# Supplied material:
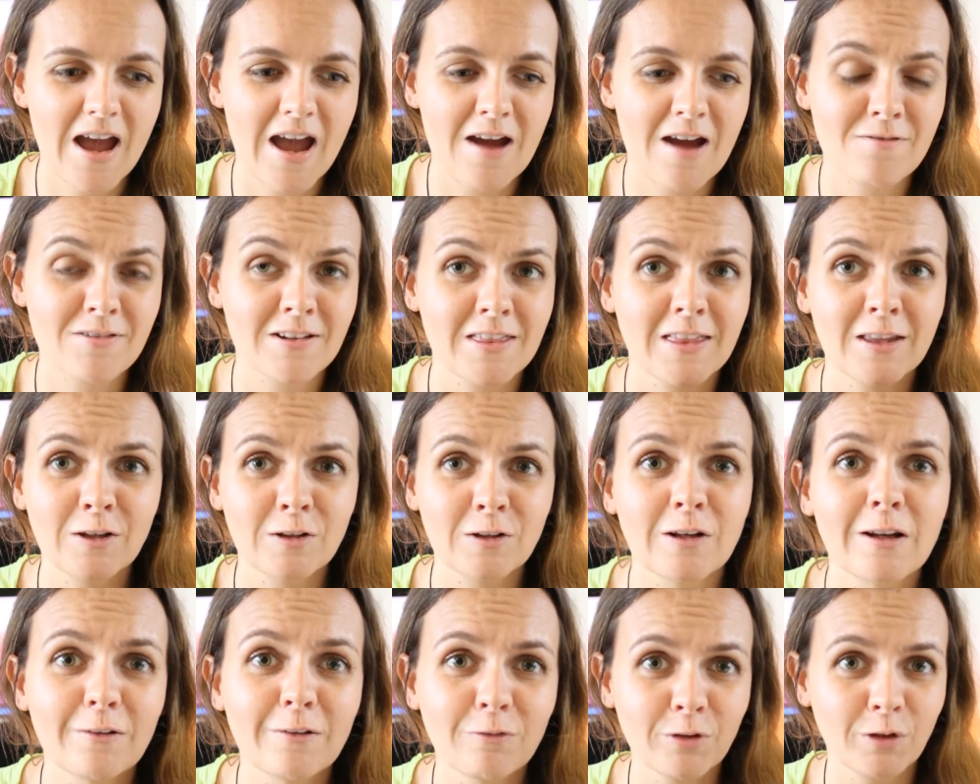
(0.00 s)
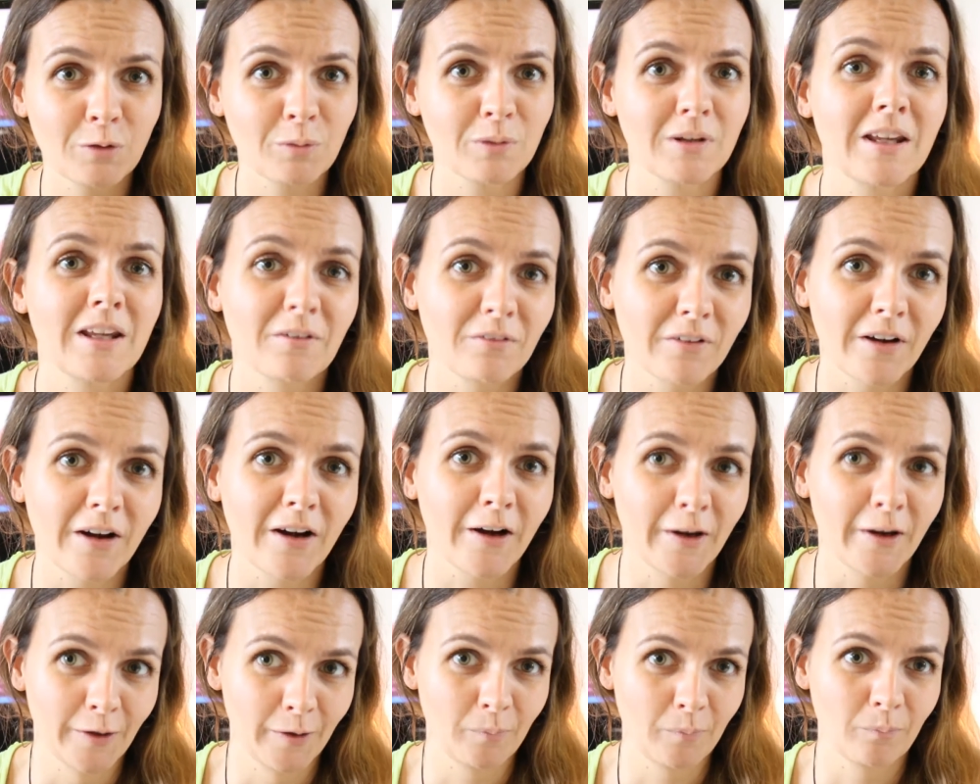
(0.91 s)
Everything you love, you would give it a
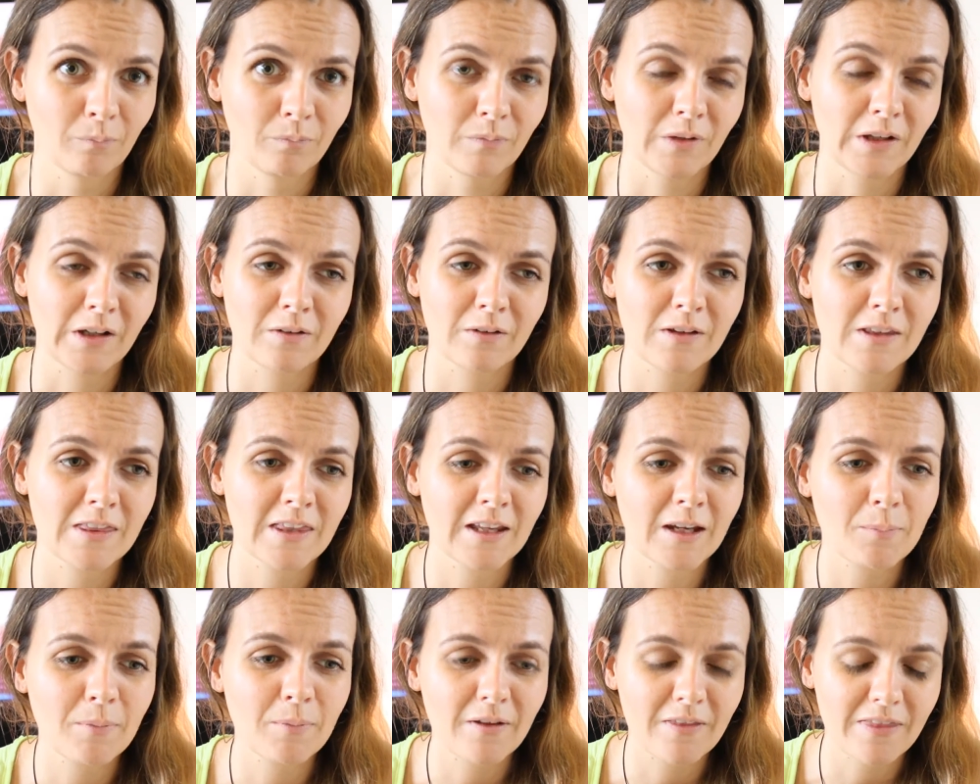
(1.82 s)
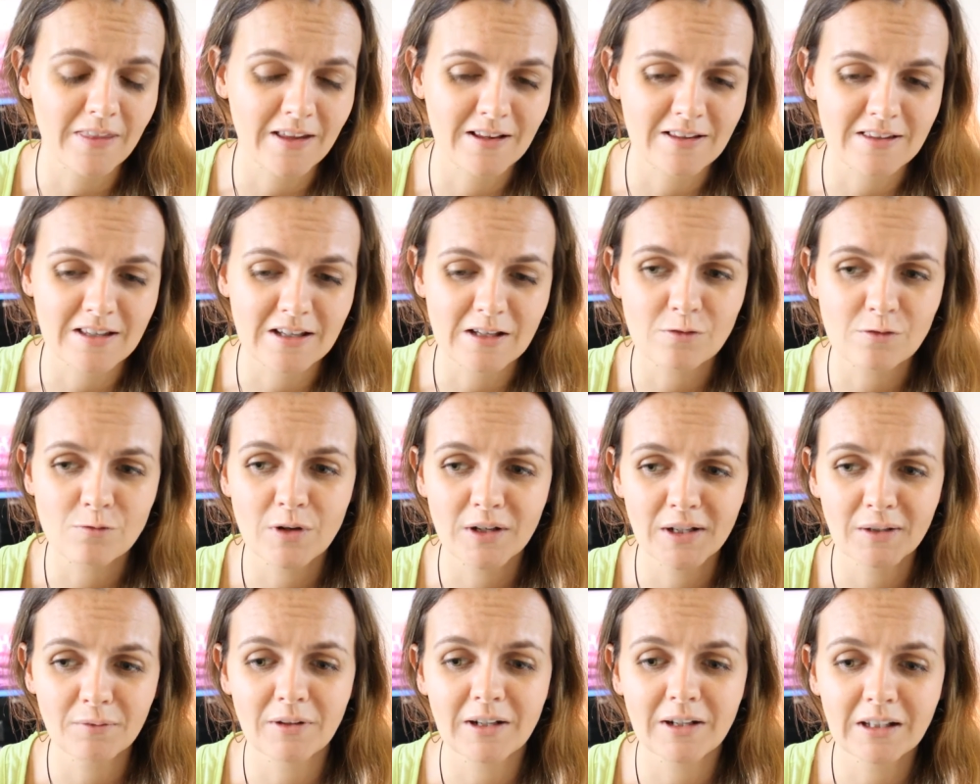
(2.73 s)
home. You know, you think about things that you
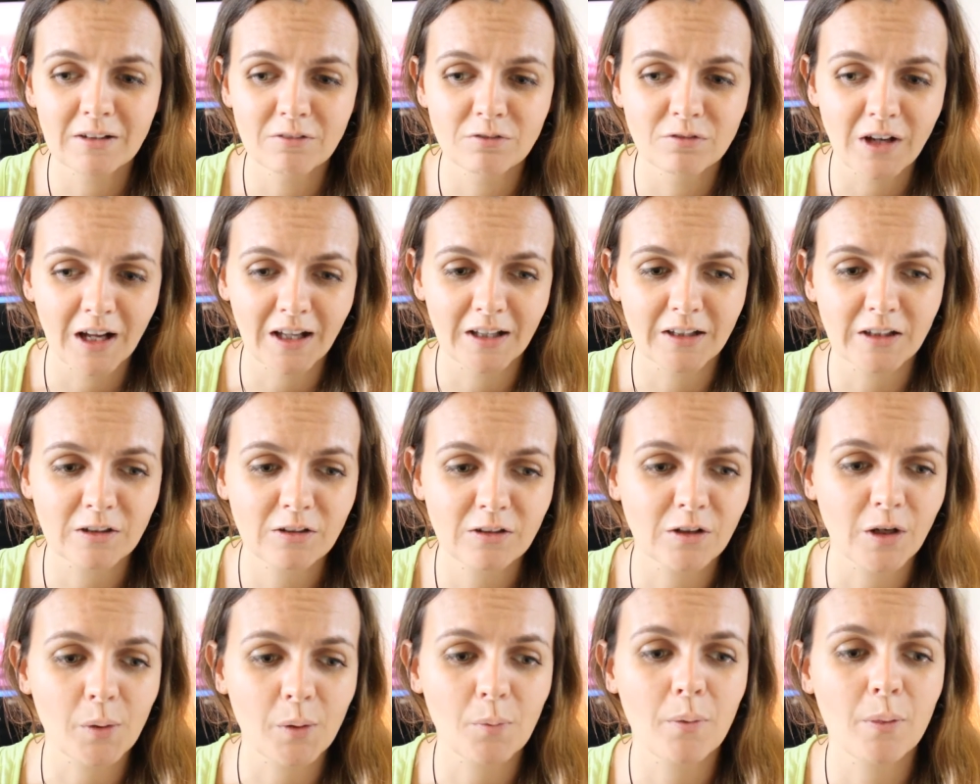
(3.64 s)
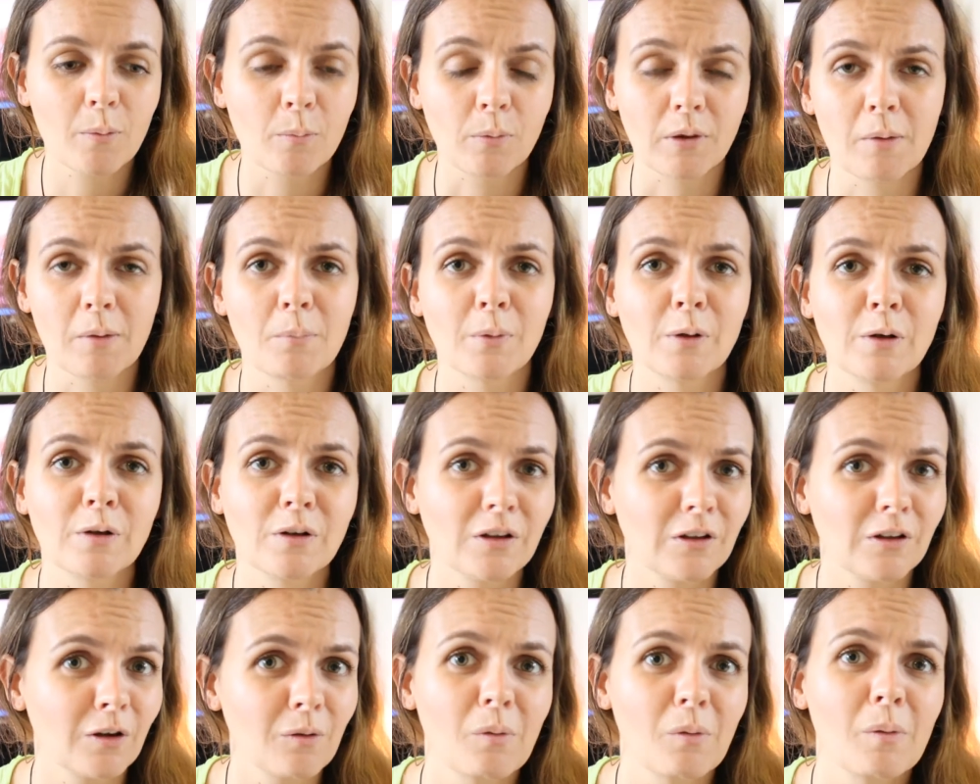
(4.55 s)
really value, you don't want them to get
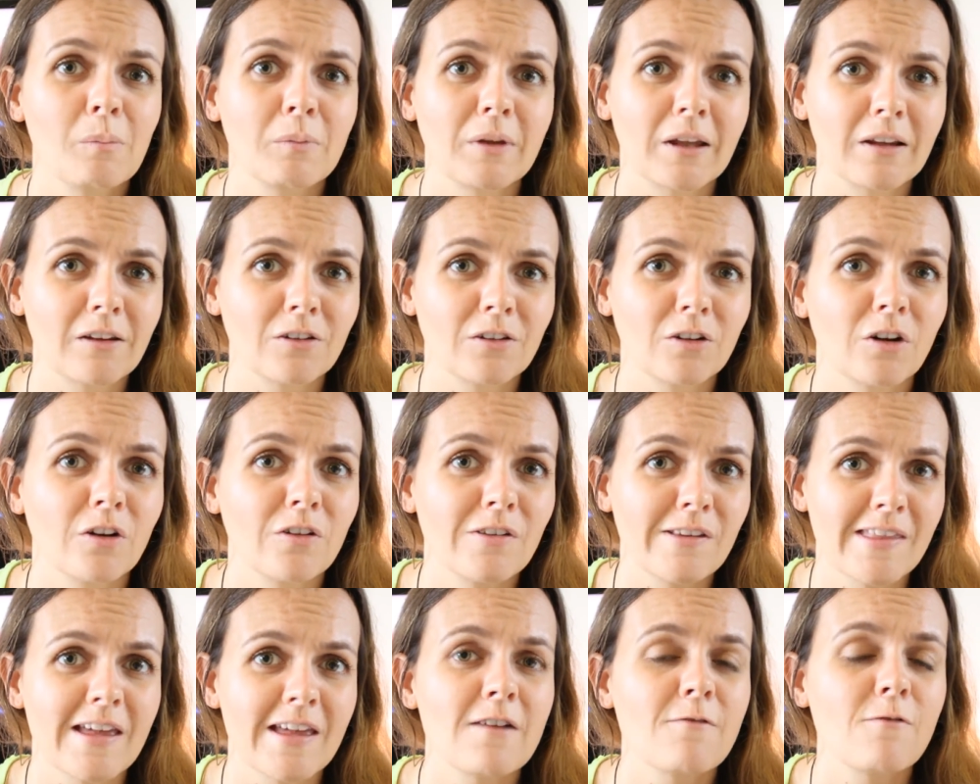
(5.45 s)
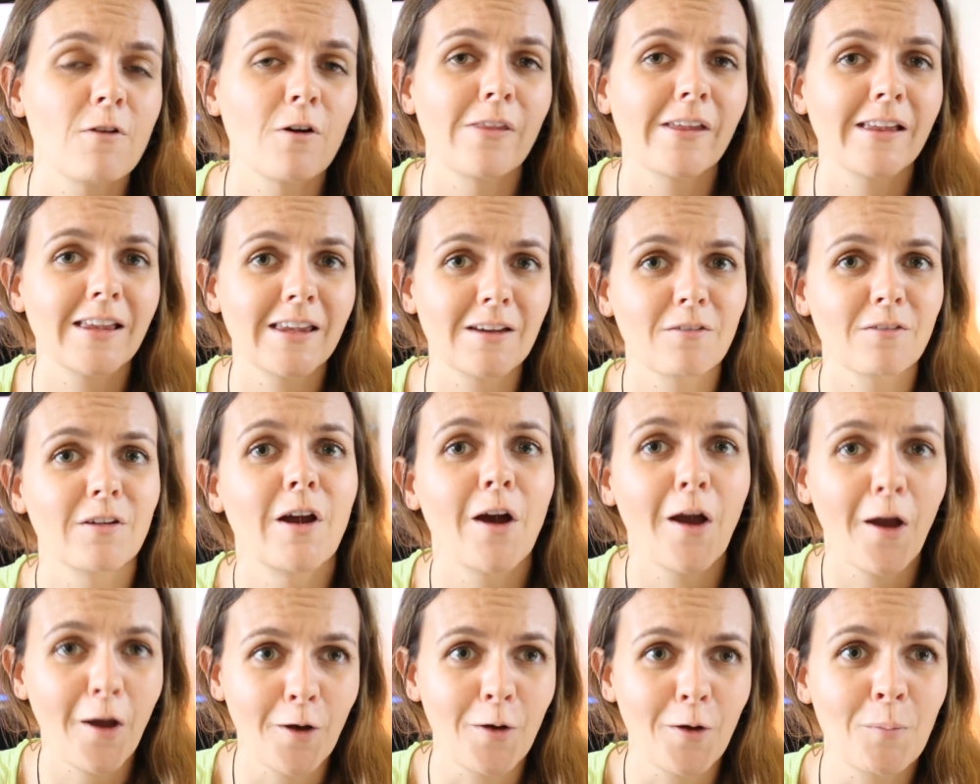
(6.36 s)
broken, you don't want them to get destroyed, so therefore they're given a
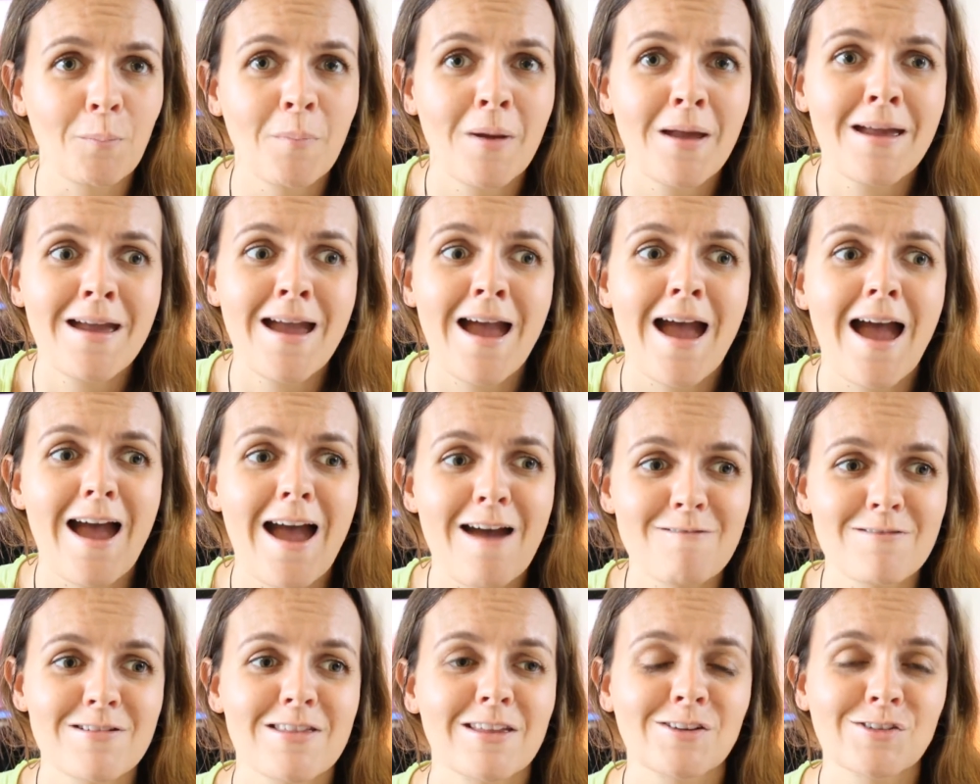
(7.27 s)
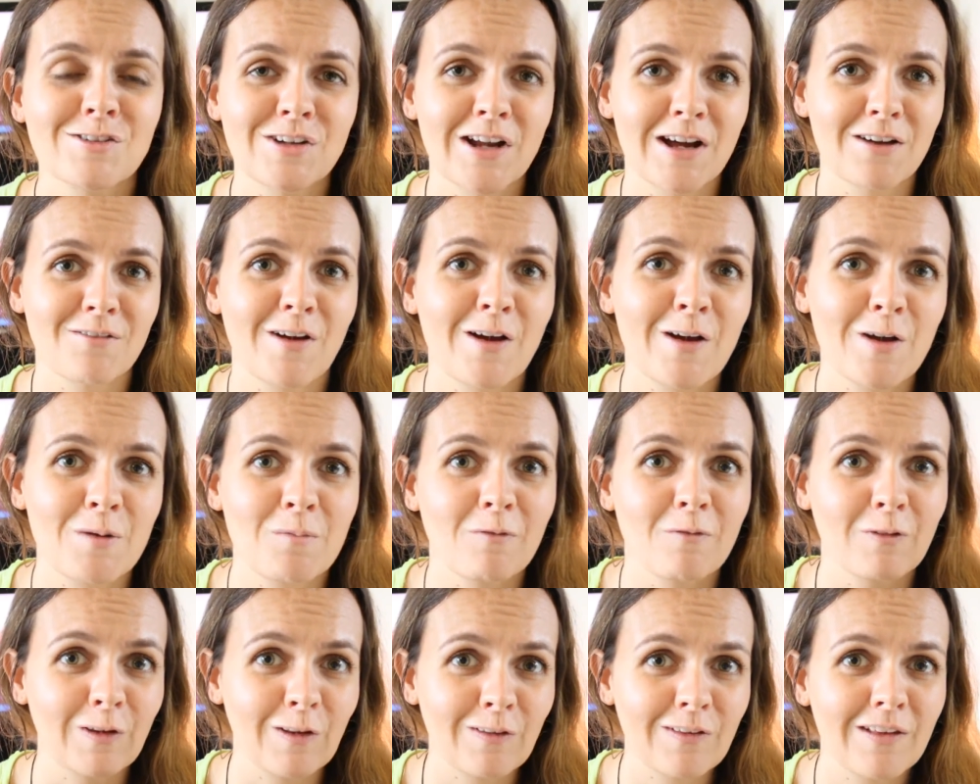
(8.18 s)
home. Everything should have a home.
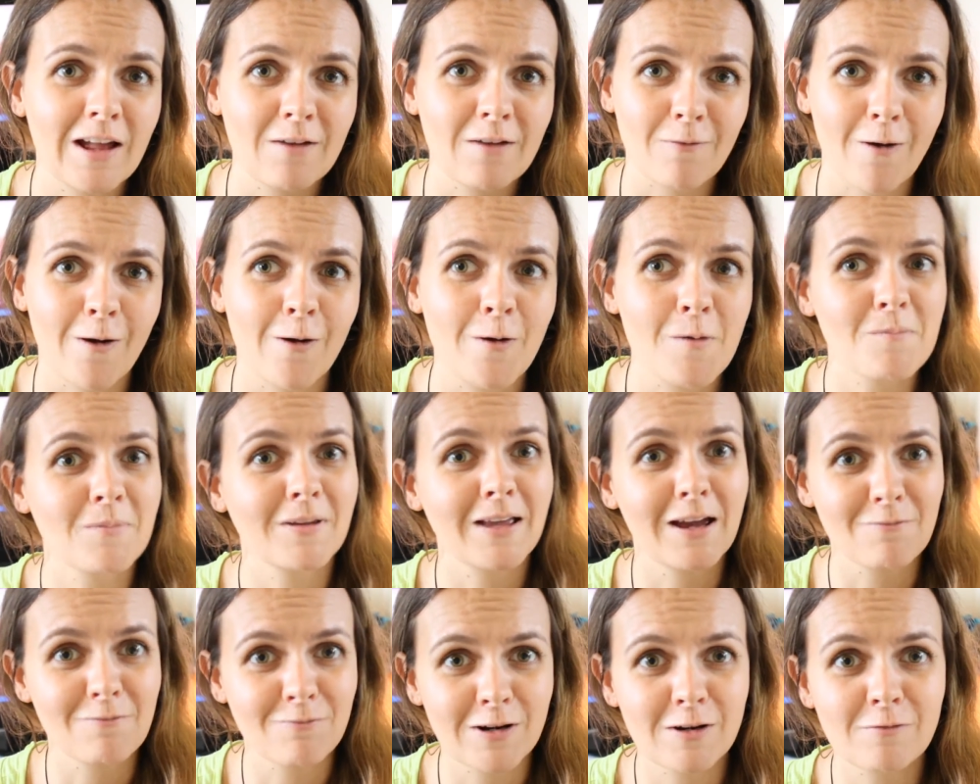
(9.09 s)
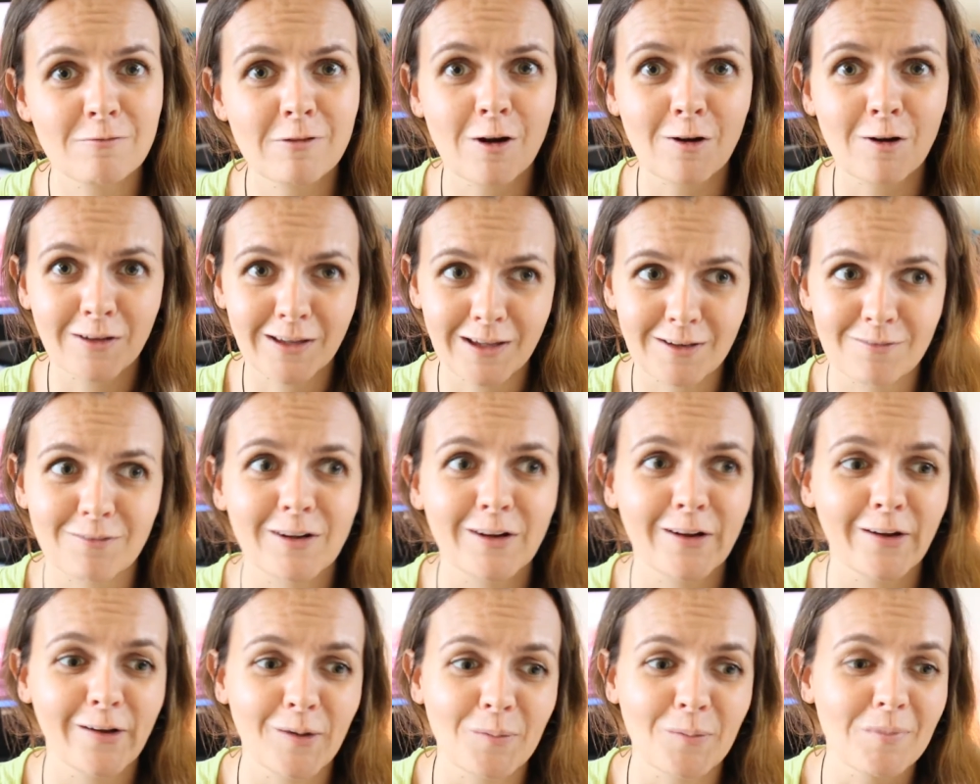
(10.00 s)
If it doesn't have a home, get rid of it or give it a
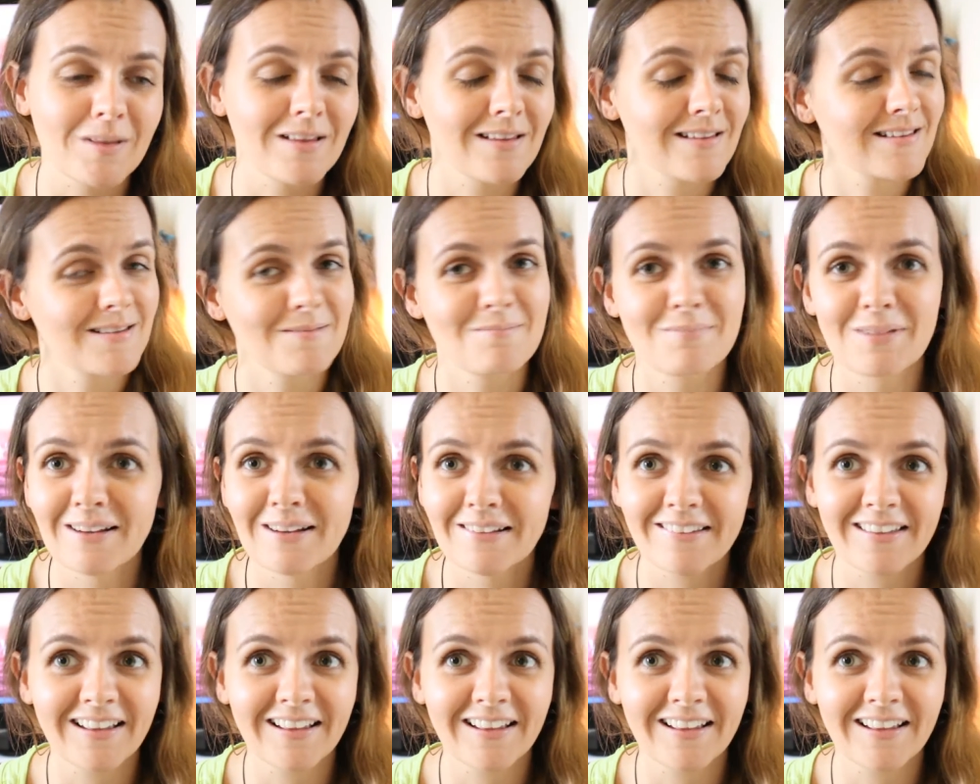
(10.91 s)
home. It's as simple as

# Required work:
Please reproduce the records above exactly and leave any picture behind.

# Solution to this problem:
(0.00 s)
(0.91 s)
Everything you love, you would give it a
(1.82 s)
(2.73 s)
home. You know, you think about things that you
(3.64 s)
(4.55 s)
really value, you don't want them to get
(5.45 s)
(6.36 s)
broken, you don't want them to get destroyed, so therefore they're given a
(7.27 s)
(8.18 s)
home. Everything should have a home.
(9.09 s)
(10.00 s)
If it doesn't have a home, get rid of it or give it a
(10.91 s)
home. It's as simple as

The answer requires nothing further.